◆ Your instructions ◆
Make an exact copy of the lines from the one containing "[00:00:05.40 to 00:00:06.30]" through the end of the records below, and leave out every picture.

Stored data entries
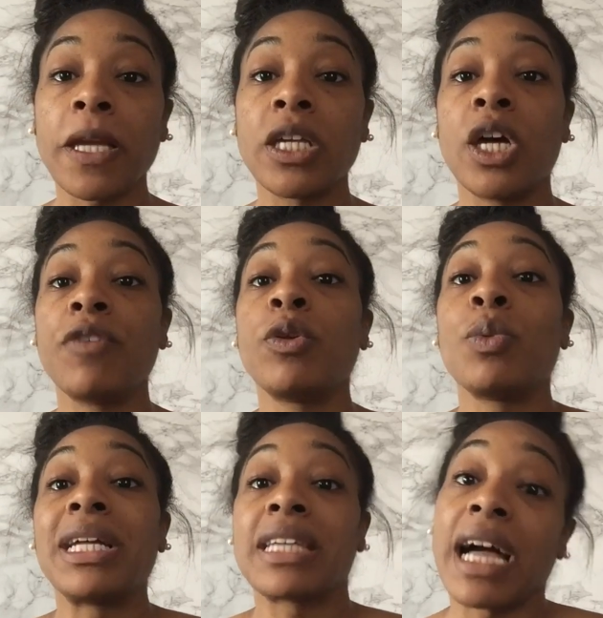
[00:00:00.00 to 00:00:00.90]
You know, if you
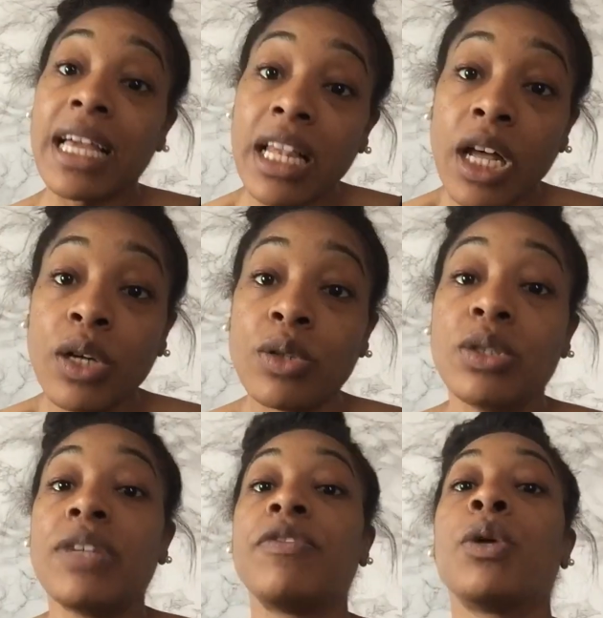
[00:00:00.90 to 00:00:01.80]
wear tight
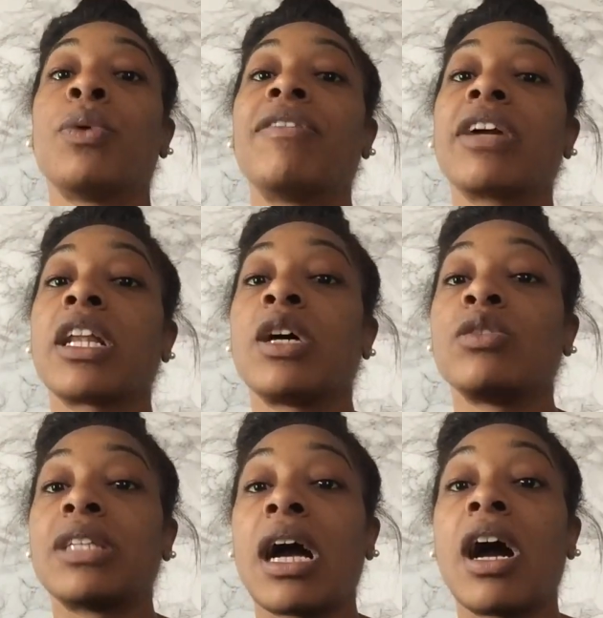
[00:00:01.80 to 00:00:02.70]
clothes, if you're wearing
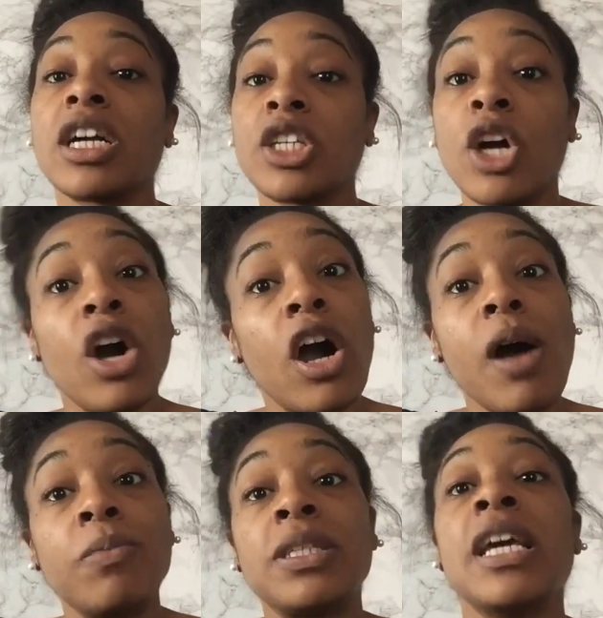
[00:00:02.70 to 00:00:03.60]
clothes that hug your
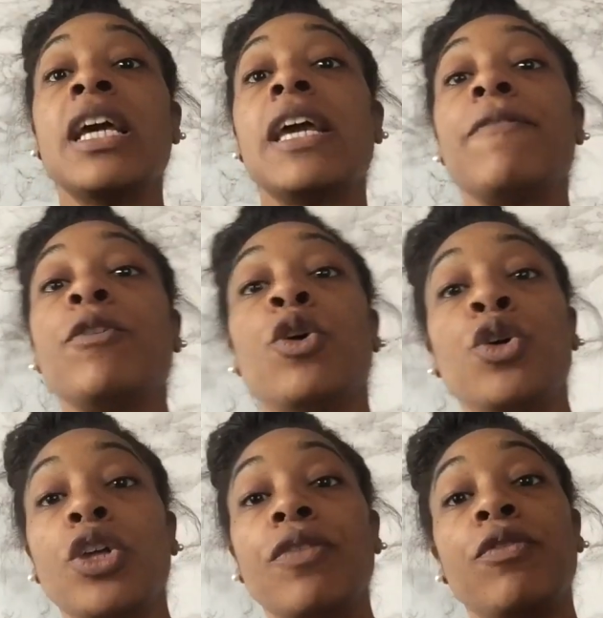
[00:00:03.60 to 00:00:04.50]
arms, if
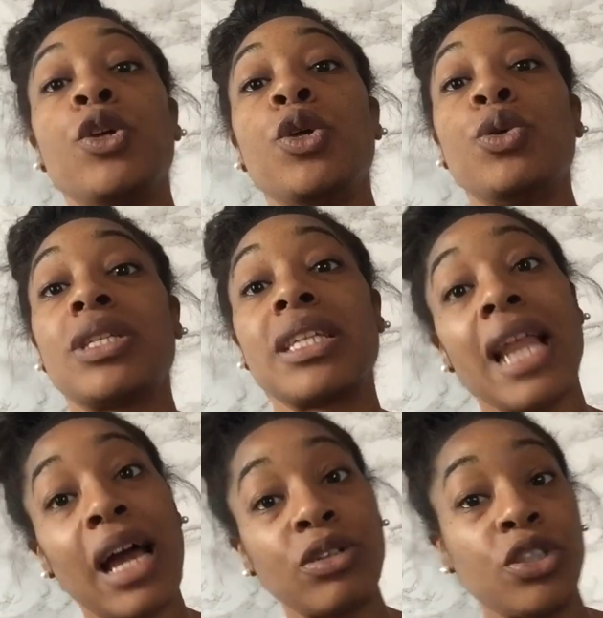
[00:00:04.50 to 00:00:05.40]
you
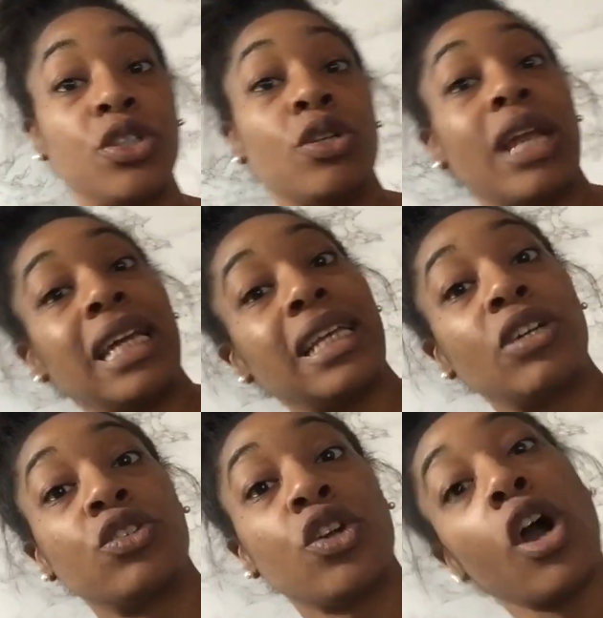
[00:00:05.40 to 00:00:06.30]
slouch and you lay
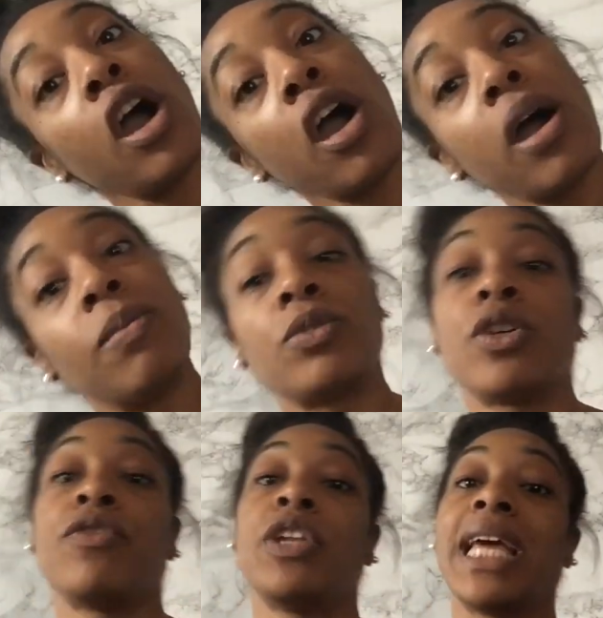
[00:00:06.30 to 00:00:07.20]
down on your arms,
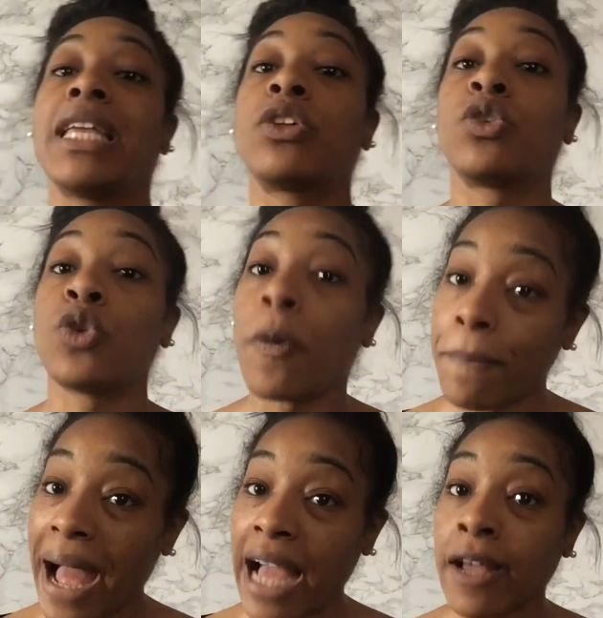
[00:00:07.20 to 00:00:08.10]
or if you lay down on your
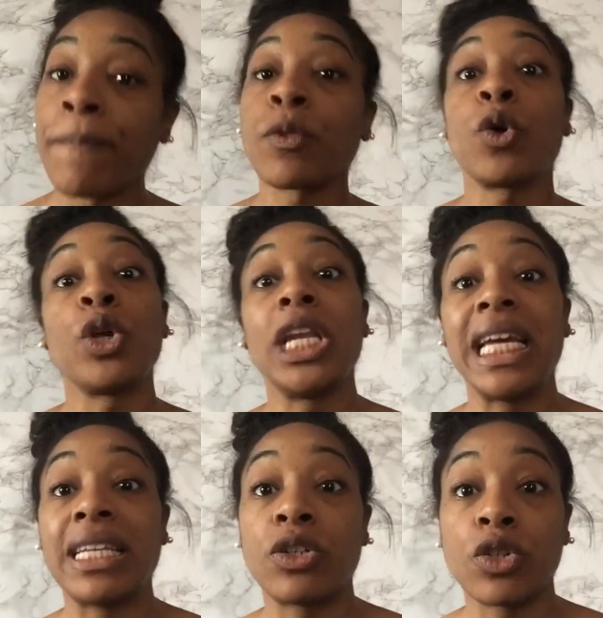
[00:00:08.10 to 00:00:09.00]
back, or you
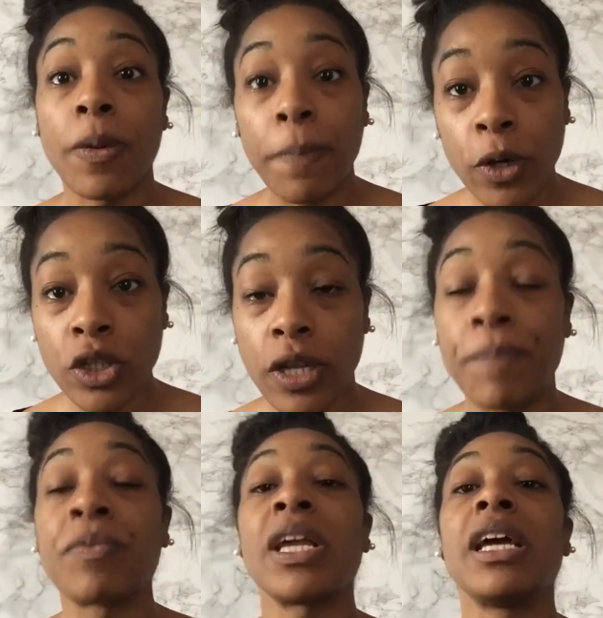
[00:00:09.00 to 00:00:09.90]
lay down on your bottom,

◆ Task output ◆
[00:00:05.40 to 00:00:06.30]
slouch and you lay
[00:00:06.30 to 00:00:07.20]
down on your arms,
[00:00:07.20 to 00:00:08.10]
or if you lay down on your
[00:00:08.10 to 00:00:09.00]
back, or you
[00:00:09.00 to 00:00:09.90]
lay down on your bottom,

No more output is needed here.